Upper Limit: If the circulating ratio is above the minimum but below or equal to 100% (i.e., all tokens are in circulation), a decrease factor is calculated. This factor is the product of the base interest rate and the difference between the maximum basis points (10000) and the circulating ratio. This product is then divided by the difference between the maximum basis points (10000) and the minimum circulating ratio. The base interest rate is then decreased by this factor.
Stake Duration: The base interest rate is then multiplied by the stake duration in seconds and divided by the total seconds in a year (31,536,000 seconds for a non-leap year). This annualizes the interest rate, providing a yearly return rate based on the staking period.
The final result is the base interest rate for the stake. It adapts to the circulating supply of VaultX tokens and the duration of the stake, promoting a dynamic, market-responsive model for staking returns.
By tying the base interest rate to the circulating supply, the system incentivizes users to stake their tokens, as more circulating tokens mean lower base interest rates. Similarly, the dependence on stake duration motivates longer-term staking, as users gain more by staking for longer periods.
Total supply
The Total Supply at the time of contract creation is 100 Billion VaultX tokens. The total supply can deflate or inflate based on users’ interactions with the protocol. The total increase or decrease in supply (Inflation or deflation) is limited by our Base rate and Duration Bonus Rate reward algorithms.
CryptoVault Utility NFTs
CryptoVaults are Utility NFTs allowing users to mine their own rewards. When a user stakes using VaultX, a CryptoVault Utility NFT is created containing the staked tokens. NFT is a liquid staking asset and can be redeployed in other cryptocurrency protocols.
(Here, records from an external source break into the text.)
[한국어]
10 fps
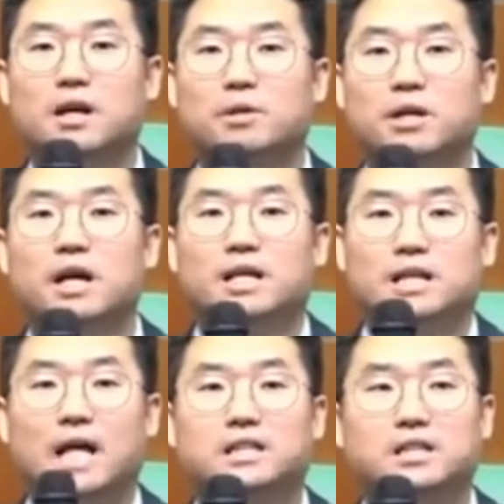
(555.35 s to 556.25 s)
사람이
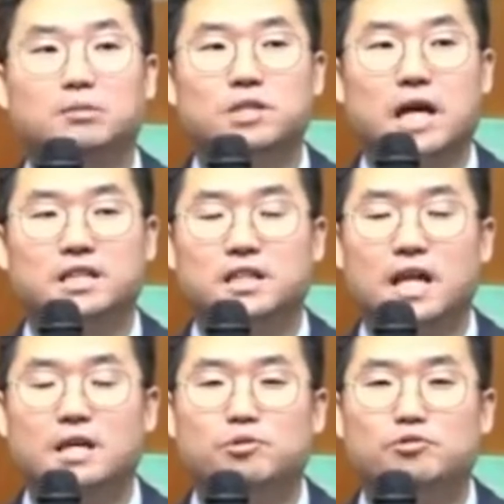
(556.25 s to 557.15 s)
다시금
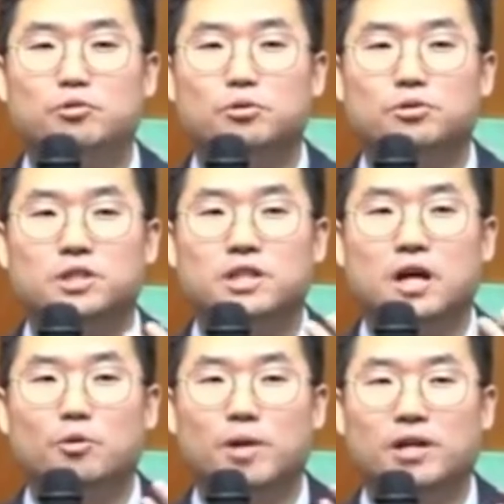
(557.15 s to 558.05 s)
자신의 입술로서
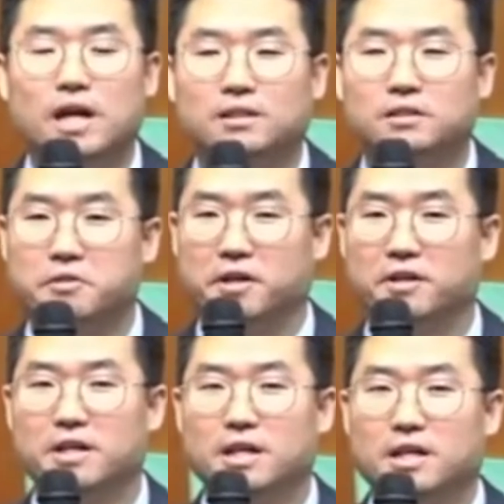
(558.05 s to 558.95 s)
신앙 고백을 하는 거예요.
Liquid staking derivatives represent a user’s staked assets via another ERC-20 or the VaultX ERC-721 Utility NFT way. These tokens can be used in a variety DeFi protocols, enabling them to earn an additional yield on top of their staking rewards.
Yes, CryptoVaults are a type of Liquid staking derivative. CryptoVaults are interoperable with any EVM-compatible protocol.
CryptoVault holders instantly gain access to the custom portfolio analytics dashboard, made to track P/E, ROI, and Trends. The dashboard is a suite of tools to help you make the best decisions in crypto.
A LuckyVault NFT is any vault ID number ENDING in 7,77 or 777. Claim a bonus from the prize pool for minting one.
Early termination fees are proportioned to the LuckyVault prize pool and along with the VaultX treasury established to cover operational expenses.
There are no platform fees for using the protocol. However, if a user chooses to terminate their CryptoVault before the maturity date an early termination fee is assessed. Termination fees range based on how many days of the stake you’ve completed divided by the total commitment time.